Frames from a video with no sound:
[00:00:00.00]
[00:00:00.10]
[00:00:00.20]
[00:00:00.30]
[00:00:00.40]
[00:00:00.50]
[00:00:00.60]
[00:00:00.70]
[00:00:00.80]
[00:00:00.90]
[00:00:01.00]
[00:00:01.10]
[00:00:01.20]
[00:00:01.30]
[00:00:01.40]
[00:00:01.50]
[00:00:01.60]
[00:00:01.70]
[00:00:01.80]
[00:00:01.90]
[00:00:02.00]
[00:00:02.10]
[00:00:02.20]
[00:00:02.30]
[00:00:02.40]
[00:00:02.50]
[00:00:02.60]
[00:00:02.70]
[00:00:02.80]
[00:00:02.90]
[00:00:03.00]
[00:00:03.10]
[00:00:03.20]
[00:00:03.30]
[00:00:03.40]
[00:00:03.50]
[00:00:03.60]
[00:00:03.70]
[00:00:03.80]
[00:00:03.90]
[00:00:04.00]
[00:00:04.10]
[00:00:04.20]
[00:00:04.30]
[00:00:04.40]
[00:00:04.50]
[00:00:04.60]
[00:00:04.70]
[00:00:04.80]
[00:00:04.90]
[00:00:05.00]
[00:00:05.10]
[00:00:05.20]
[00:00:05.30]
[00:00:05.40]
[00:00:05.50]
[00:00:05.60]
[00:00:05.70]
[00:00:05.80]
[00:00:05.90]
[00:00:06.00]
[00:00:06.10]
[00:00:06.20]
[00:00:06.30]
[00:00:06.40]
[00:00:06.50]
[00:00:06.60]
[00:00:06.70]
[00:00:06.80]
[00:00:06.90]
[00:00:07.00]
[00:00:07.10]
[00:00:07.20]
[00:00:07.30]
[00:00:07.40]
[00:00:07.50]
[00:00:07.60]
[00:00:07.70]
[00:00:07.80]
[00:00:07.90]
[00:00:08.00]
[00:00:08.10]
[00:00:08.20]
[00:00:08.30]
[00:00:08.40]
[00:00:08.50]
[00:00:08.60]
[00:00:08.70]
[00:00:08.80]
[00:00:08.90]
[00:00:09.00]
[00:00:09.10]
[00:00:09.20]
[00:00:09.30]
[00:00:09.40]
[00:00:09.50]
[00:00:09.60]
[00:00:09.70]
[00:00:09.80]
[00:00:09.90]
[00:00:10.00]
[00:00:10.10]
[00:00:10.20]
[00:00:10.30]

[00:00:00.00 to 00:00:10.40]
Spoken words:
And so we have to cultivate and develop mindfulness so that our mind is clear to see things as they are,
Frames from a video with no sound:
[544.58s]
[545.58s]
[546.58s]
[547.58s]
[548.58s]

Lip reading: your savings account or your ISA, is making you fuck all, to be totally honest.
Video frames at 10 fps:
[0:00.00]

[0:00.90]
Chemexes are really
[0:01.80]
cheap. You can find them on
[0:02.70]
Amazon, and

§ What the exercise asks: Could you return exactly the lines above from the line with "[00:00:02.20]" to the line with "[00:00:04.80]", both included, and nothing else?

§ Written solution:
[00:00:02.20]
[00:00:02.30]
[00:00:02.40]
[00:00:02.50]
[00:00:02.60]
[00:00:02.70]
[00:00:02.80]
[00:00:02.90]
[00:00:03.00]
[00:00:03.10]
[00:00:03.20]
[00:00:03.30]
[00:00:03.40]
[00:00:03.50]
[00:00:03.60]
[00:00:03.70]
[00:00:03.80]
[00:00:03.90]
[00:00:04.00]
[00:00:04.10]
[00:00:04.20]
[00:00:04.30]
[00:00:04.40]
[00:00:04.50]
[00:00:04.60]
[00:00:04.70]
[00:00:04.80]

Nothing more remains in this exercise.